* _WHAT THE TASK ASKS_
If a line in the records below includes the word "with", count it, then give the total and nothing else.
======== DATA SECTION
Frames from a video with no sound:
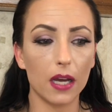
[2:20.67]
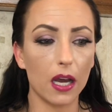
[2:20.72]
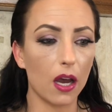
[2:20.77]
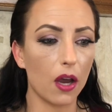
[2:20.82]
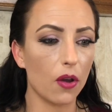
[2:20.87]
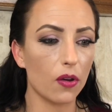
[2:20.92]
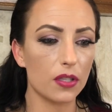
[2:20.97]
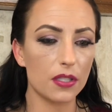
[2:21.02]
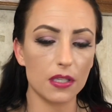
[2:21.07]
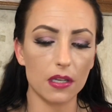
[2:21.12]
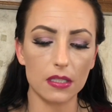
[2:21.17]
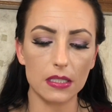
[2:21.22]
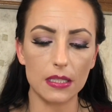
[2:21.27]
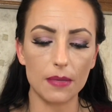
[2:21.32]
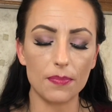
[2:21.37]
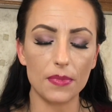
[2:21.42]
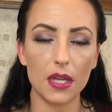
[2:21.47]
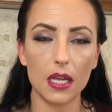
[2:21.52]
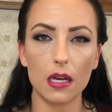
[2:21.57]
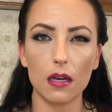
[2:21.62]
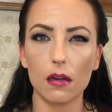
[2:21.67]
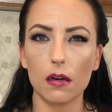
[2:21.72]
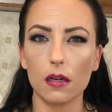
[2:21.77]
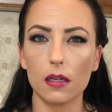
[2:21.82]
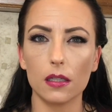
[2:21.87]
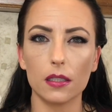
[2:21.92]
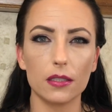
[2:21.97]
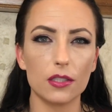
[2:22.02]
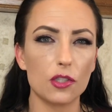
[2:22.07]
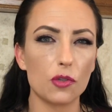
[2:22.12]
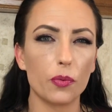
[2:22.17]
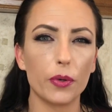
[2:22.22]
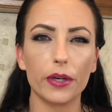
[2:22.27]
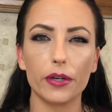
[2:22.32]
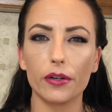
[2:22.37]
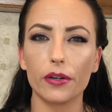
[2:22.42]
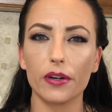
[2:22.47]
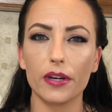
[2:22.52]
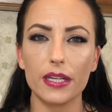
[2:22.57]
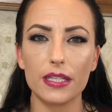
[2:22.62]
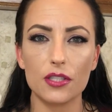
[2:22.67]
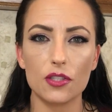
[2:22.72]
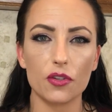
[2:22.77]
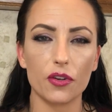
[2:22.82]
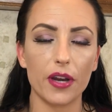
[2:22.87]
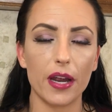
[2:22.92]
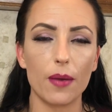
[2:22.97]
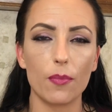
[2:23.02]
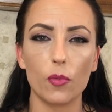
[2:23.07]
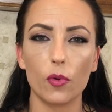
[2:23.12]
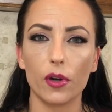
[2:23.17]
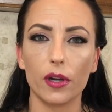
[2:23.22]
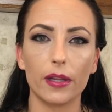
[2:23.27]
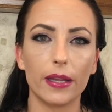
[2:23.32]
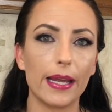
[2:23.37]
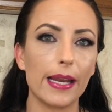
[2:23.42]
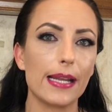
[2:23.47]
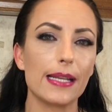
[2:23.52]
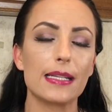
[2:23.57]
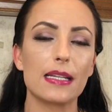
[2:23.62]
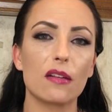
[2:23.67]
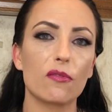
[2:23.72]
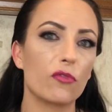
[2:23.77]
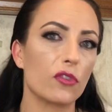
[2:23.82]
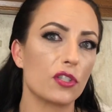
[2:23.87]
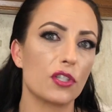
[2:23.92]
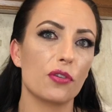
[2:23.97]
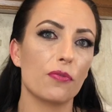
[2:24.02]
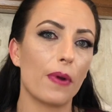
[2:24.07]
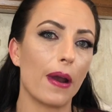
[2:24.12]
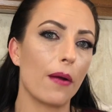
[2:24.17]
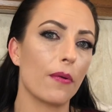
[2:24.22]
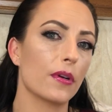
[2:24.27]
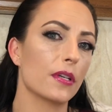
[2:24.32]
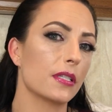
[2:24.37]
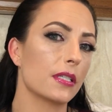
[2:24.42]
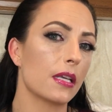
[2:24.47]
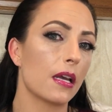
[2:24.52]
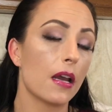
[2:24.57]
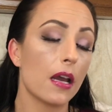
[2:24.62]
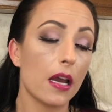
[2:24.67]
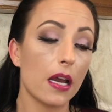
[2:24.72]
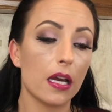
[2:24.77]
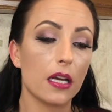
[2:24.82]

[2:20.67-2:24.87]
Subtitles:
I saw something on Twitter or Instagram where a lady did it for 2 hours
================
======== DATA SECTION
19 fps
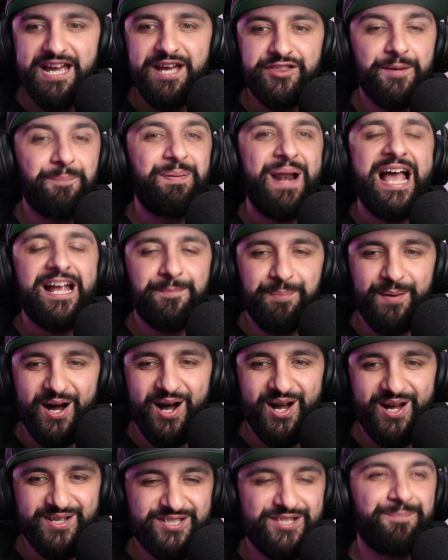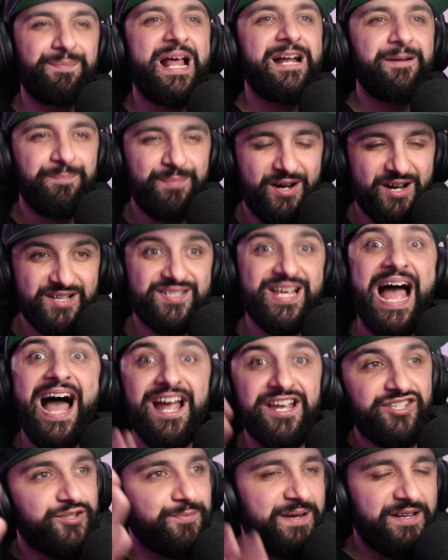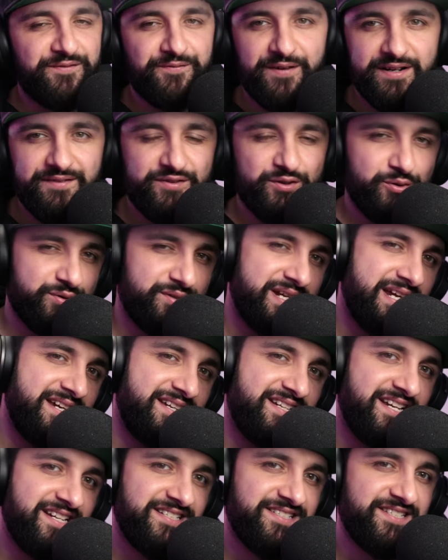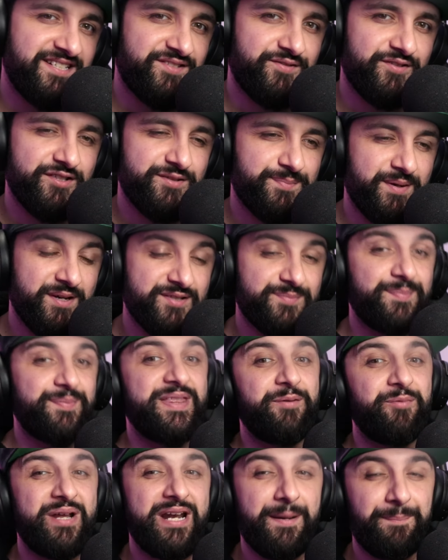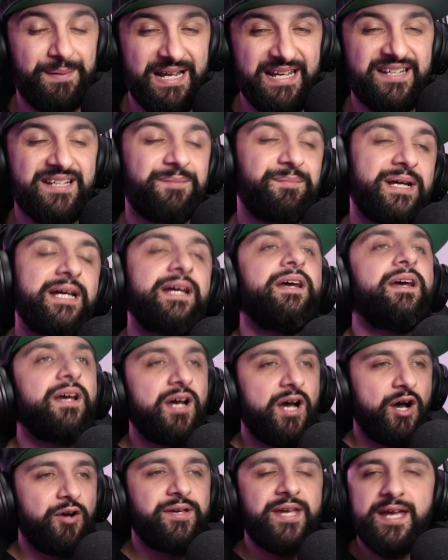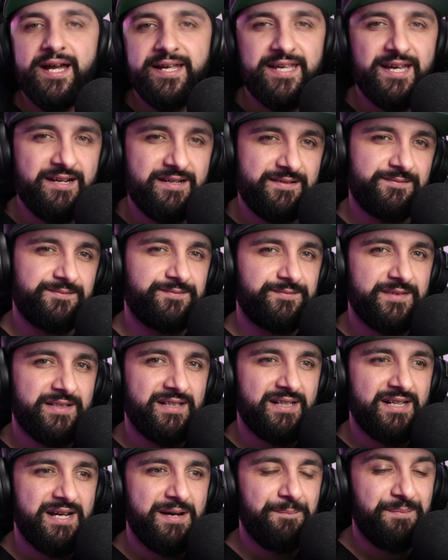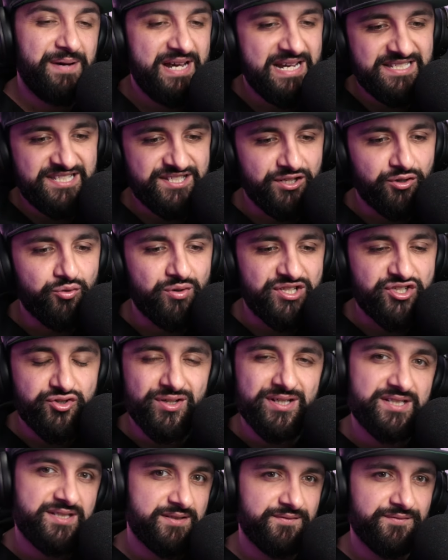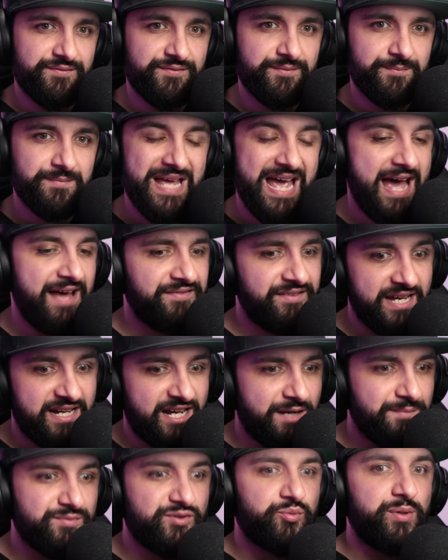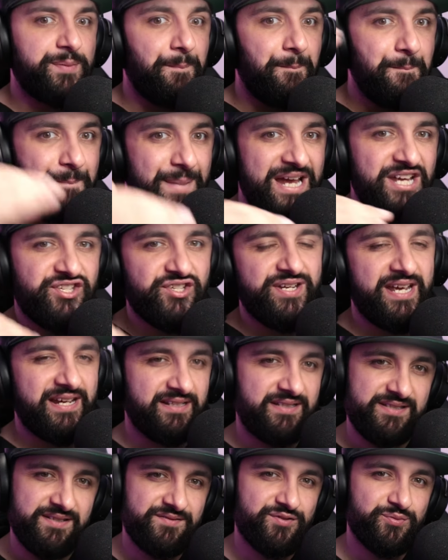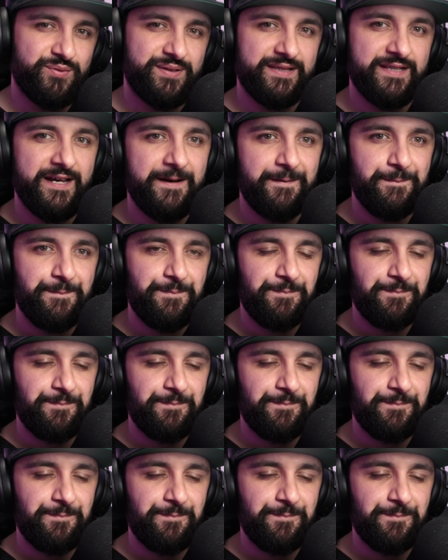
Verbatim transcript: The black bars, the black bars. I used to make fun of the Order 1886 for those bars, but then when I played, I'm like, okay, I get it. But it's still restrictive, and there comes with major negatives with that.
================
* _WRITTEN SOLUTION_
2